Com 10 anos de história, a Lei da Ficha Limpa estremeceu o cenário político do Distrito Federal. Criada a partir de iniciativa popular, a norma tirou do jogo figurões e influenciou diretamente em duas eleições (a primeira há 10 anos) para o Palácio do Buriti. Impedidos de concorrer, algumas das peças-chave do cenário local precisaram ramificar influências ou sair de cena. Para especialistas, a regra (leia O que diz a lei) tornou eleições mais justas, mas ainda há gargalos para se resolver.
No Distrito Federal, a Lei da Ficha Limpa teve impactos fortes no próprio ano em que começou a valer. Aprovada em maio pelo Congresso Nacional e sancionada em junho pelo ex-presidente Luiz Inácio Lula da Silva (que, anos depois, teve candidatura barrada com base na norma), a medida tirou das eleições de 2010 o ex-governador Joaquim Roriz.
Um dos favoritos para o Buriti, Roriz, à época no PSC, foi impedido pela Justiça Eleitoral de concorrer, porque tinha renunciado ao cargo de senador em 2007 por suspeitas de corrupção levantadas a partir de conversas gravadas do político. O caso foi emblemático, porque Roriz recorreu ao Supremo Tribunal Federal (STF) com a alegação de que a lei só deveria valer em uma eleição seguinte. Roriz desistiu da candidatura antes de o julgamento chegar ao fim, mas a Corte decidiu pouco tempo depois que a regra deveria ser aplicada. A esposa de Roriz, Weslian Roriz, assumiu a candidatura. Chegou ao segundo turno, mas foi derrotada por Agnelo Queiroz.

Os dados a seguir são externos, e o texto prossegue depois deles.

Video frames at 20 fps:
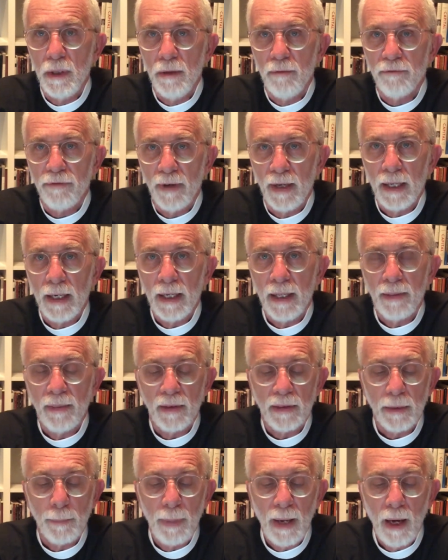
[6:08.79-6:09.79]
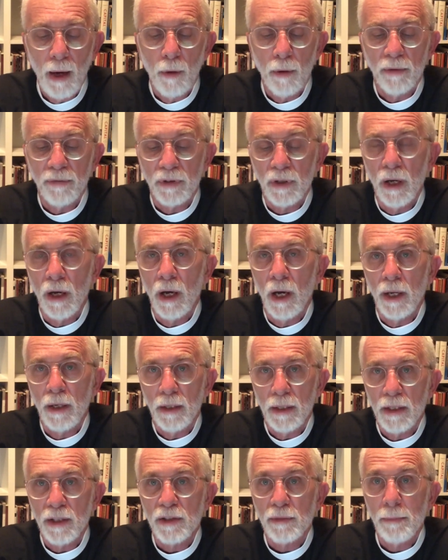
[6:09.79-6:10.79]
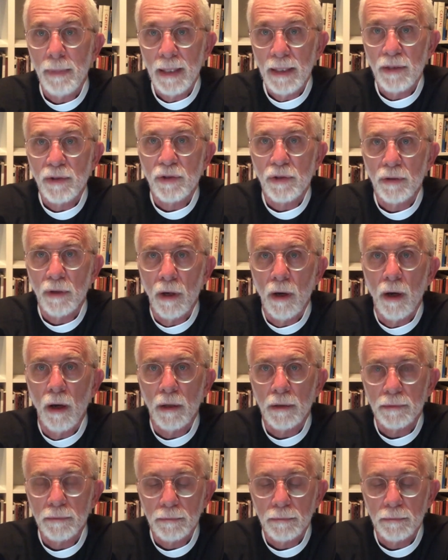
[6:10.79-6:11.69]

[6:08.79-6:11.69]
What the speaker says: finally, that the power of God is made strong.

Quatro anos depois, a Lei da Ficha Limpa voltou a mudar o rumo das eleições locais. José Roberto Arruda (PL) também foi impedido com base na medida por ter sido condenado em segunda instância por improbidade administrativa, dano ao patrimônio público e enriquecimento ilícito. Arruda saiu de cena e apoiou Jofran Frejat (PL), que teve como vice a mulher do ex-governador, Flávia Arruda (hoje deputada federal também pelo PL). A eleição foi vencida por Rodrigo Rollemberg (PSB).
Também saíram do jogo figuras como Luiz Estevão, Benedito Domingos e o próprio Agnelo Queiroz. Para o cientista político Creomar de Souza, CEO da Consultoria Dharma e professor de Ambientes e Cenários do Século XXI na Fundação Dom Cabral, a eleição de Rollemberg e mesmo a de Ibaneis são frutos dos impactos da Ficha Limpa. “Em condições normais, esses dois nomes poderiam não ser eleitos. A vitória de Rollemberg, por exemplo, deve ser vista como resultado do fato de outros potenciais nomes não poderem ser candidatos. O mesmo ocorreu com Ibaneis”, argumenta.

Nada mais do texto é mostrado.